Every decision feels like a life threatening choice. The mind choosing an option, changing it’s mind, then changing it back again.
Every day decisions, like where to go out, or what to eat. The doubts of an anxious mind put different scenarios in your head, making it a tormenting life.
Always questioning whether you’ve made the right choice. It’s a hard way to live. A lonely place of guilt and living on nerves.
That’s how anxiety and depression fights happiness. Putting doubt and fear in safe situations.
It’s the most disabling crush on ones sanity…
Crave to be remembered, etched in history
In my words, I’ll always leave some mystery
Speaking though my head feels dismembered
Lost or found is how I’ll be remembered
The blind sees many depressed rhymes
Enlightened, will read between the lines
View behind the eyes to see deep
Hidden meaning’s that made me weep
Words just scratch against the surface
Casual thoughts produced as a circus
Poetry Masks a majority of emotional acts
In the truer words, I’m never holding back
Take own life while personality in song?
Leave this realm incase the mind functions wrong
Intrusive forces weighing the mind to sink
Desperately searching for some missing link
Invisible in body and the voice is weak
Waiting patiently for the peace I seek
Invade my story see what you find
Interpret the words I’ll one day leave behind.
I stand alone, only clouded by my own judgement,
The gift of life brings a lift to strife,
Takes a special kind of person
To turn their back on blood
A frozen shell that never breaks
Holding back the emotional flood
Would it spark a bit of love
If we all started to cry?
I feel that chapters been read
The words turning to a lie
You break a branch then climb
Damaging the family tree
Moving to a new orchard
Happy to be free
Never caring to look back
Even though you planted the seed
I guess I’ll never know
If your heart slowly bleeds.
When family doesn’t want to understand your mental health.
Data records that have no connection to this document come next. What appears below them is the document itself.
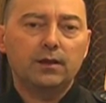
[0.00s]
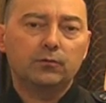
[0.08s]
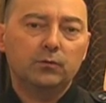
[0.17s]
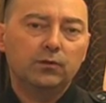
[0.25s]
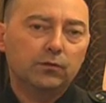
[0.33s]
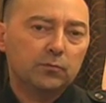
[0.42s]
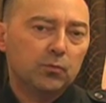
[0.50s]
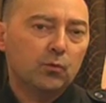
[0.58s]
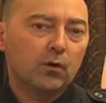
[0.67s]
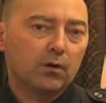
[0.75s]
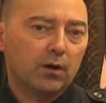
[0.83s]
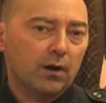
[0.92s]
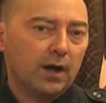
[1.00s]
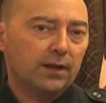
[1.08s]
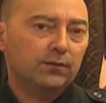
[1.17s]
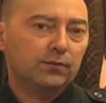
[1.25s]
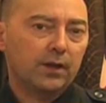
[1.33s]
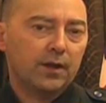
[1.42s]
as we support our
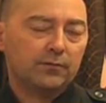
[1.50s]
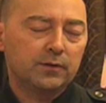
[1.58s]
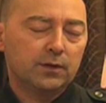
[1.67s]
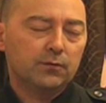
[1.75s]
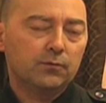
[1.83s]
ISAF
When they’ve moved on, remarried and in their eyes starting with a clean slate.
I’ve found you can’t warm the coldest of hearts or change the most empty of minds.
The fog lifts only to the night
The mist clears from in front of my eyes
though I cannot see.
For I am trapped, trapped in a cocoon of fragility
vulnerable for all to see,
blind to rational choices.
The windpipe of breath closes in
causing abject terror to rise above a level beyond fear.
Strangulation of silence surrounding me
accelerating the heights of animated terror
blurring the once serene view.
The immediate future laid out in front of me,
safe but grim,
Immortal, though cold in mind and soul.
Brainwashed in waves of furious emotions,
rippling in, clear as truth,
a foul lifeless premonition
with empty thoughts never raising suspicion.
Living on the edge of nervous foundations
hypnotic to a ritualistic routine.
A follower of a secret-society cult
living in my mind
closing the shutters on life
creeping in secret backdoors to the soul
whispering fairy tales not of this world.
I choose not to listen to my demons
the minions that celebrate death and filth,
along the path towards damnation.
I shall confront the architect who paved the road to my own inferno,
the Emperor that feeds on sorrow.
Though he bares my face,
shares my image,
he is dark, and I am light
I am day, he is night.
The only way to kill this cursed reflection
would bring death upon myself.
That is what the martyr craves,
for me to release myself of life
give myself forever, and be immortalised to the dark.
I will not succumb to this outcome,
though I know as long as my heart beats
the war will never end.
But when it does,
it shall be fate’s will that takes my last breath,
as I rather live with this heavy burden
than lighten my heart prematurely.
My interpretation of the downward spiral towards a mental hell. An out of control feeling, which at one point a choice has to be made; to start climbing back up or let go of the ledge to damnation.